In the morning, spot aluminum trimmed gains after SHFE aluminum fell from the intraday high. Spot premiums over the SHFE current-month aluminum price, however, were held above RMB 100/mt by goods holders. Stock building demand was limited during the last trading day of the week. Market supply remained excessive. Transactions were moderate.
In the afternoon, the SHFE current-month aluminum price narrowly fluctuated above RMB 16,350/mt, spot premiums over the price held steady at RMB 100/mt. Spot aluminum was traded between RMB 16,450-16,480/mt. Market transactions were quite sparse as both sellers and buyers stood on the sideline due to the coming weekend.
Last Friday, SHFE 1112 lead contract prices opened higher at RMB 13,850/mt, touching as high as RMB 14,600/mt at 2:00 pm. Finally, SHFE lead prices closed at RMB 14,235/mt, up RMB 380/mt, or up 2.9%. Trading volumes increased by 204 lots to 1,728 lots, and total positions increased by 100 lots to 2,354 lots.
In domestic spot markets, well-known brands such as Chihong Zn & Ge, Nanfang and Yubei were traded between RMB 14,350-14,400/mt, with premiums of RMB 120-180/mt against SHFE three-month lead contract prices. The market was cautious due to uncertainty of price trends, leaving transactions quiet.
Last Friday, SHFE three-month zinc contract prices opened higher at RMB 14,120/mt, and surged later the day as a large number of shorts left the market with profit-taking, and as the Shanghai Composite Index rebounded, but meeting resistance at RMB 14,300/mt level. In the afternoon, SHFE three-month zinc contract prices closed at RMB 14,300/mt, up RMB 375/mt, or 2.69%. Trading volumes decreased by 50,000 lots to 575,068 lots, and total positions decreased by 14,864 lots to 219,884 lots.

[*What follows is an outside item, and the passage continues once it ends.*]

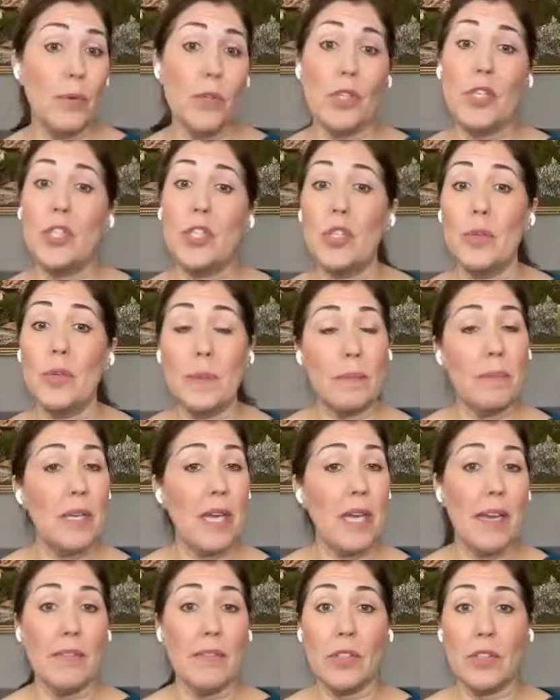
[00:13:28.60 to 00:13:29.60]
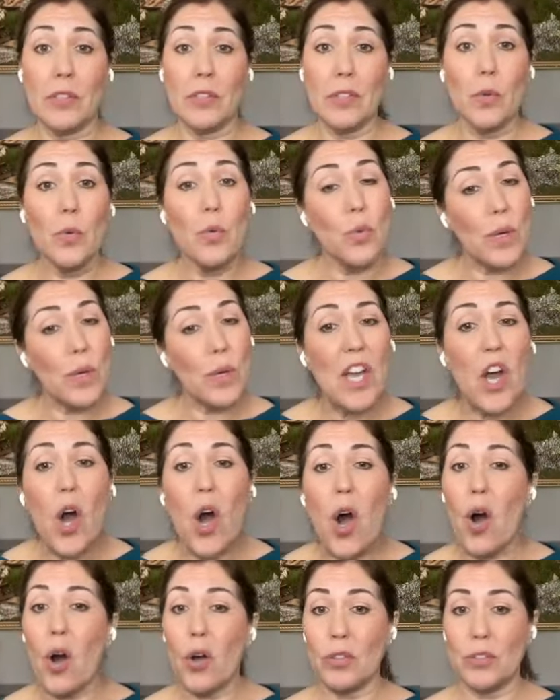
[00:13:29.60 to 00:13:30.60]
human behaviors. We
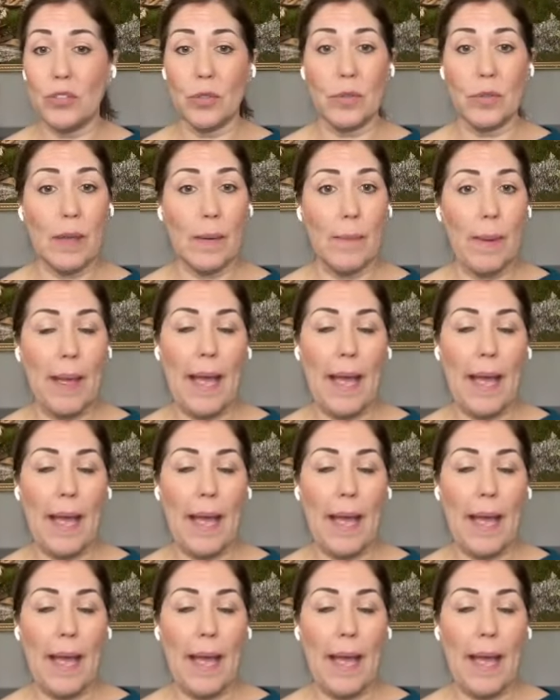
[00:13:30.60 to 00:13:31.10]
all do them.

In domestic spot markets, #0 zinc was traded between RMB 14,350-14,400/mt, with premiums of RMB 200/mt against SHFE 1201 zinc contract prices in the morning, and with premiums narrowing to RMB 150/mt later the day. #1 zinc was traded between RMB 14,300-14,350/mt. Transactions were quiet due to a wait-and-see sentiment.
Purchases from downstream increased significantly Last Friday morning after LME tin prices surged, helping Shanghai spot tin prices stay at the trading range on the previous trading day. Mainstream tin brands Yunheng, Yunxiang, Nanshan, Jinlong, Kaiyuan and Guangsheng were mainly traded between RMB 177,500-179,000/mt. Yunxi branded tin was traded at a higher range between RMB 181,500-182,000/mt. However, after LME tin prices fell from the intraday high, the wait-and-see sentiment turned strong in the Shanghai spot tin market. As for the present, downstream demand remained weak and transactions remained sluggish.
On Thursday, LME nickel prices opened at USD 18,550/mt and closed at USD 18,150/mt overnight, down USD 497/mt from a day earlier, with the highest price at USD 18,700/mt and the lowest price at USD 17,900/mt. On Friday, LME nickel prices fluctuated narrowly after opening at USD 18,300/mt during the Asian trading hours. Market sentiment remained cautious before the EU summit. Leaders from Germany and France stated that an agreement on expanding the euro zone bailout fund may be reached early next week, boosting market sentiment to certain extent. LME nickel inventories were 86,820mt, down 1,668 mt from a day earlier.
In the Shanghai nickel spot market, spot nickel prices fell further due to Thursday and Friday’s weak performance of LME nickel prices. Although Jinchuan Group’s ex-works prices remained firm at RMB 139,000/mt, traded prices in spot market were already lower than Jinchuan Group’s ex-works nickel prices due to weak demand in the market and from sluggish trading sentiment between cargo-holders. Mainstream traded prices of nickel from Russia were around RMB 134,000/mt, and mainstream traded prices of nickel from Jinchuan Group were around RMB 136,500/mt. Overall trading sentiment was still sluggish. Deals were largely done among traders, with few downstream consumers entering market.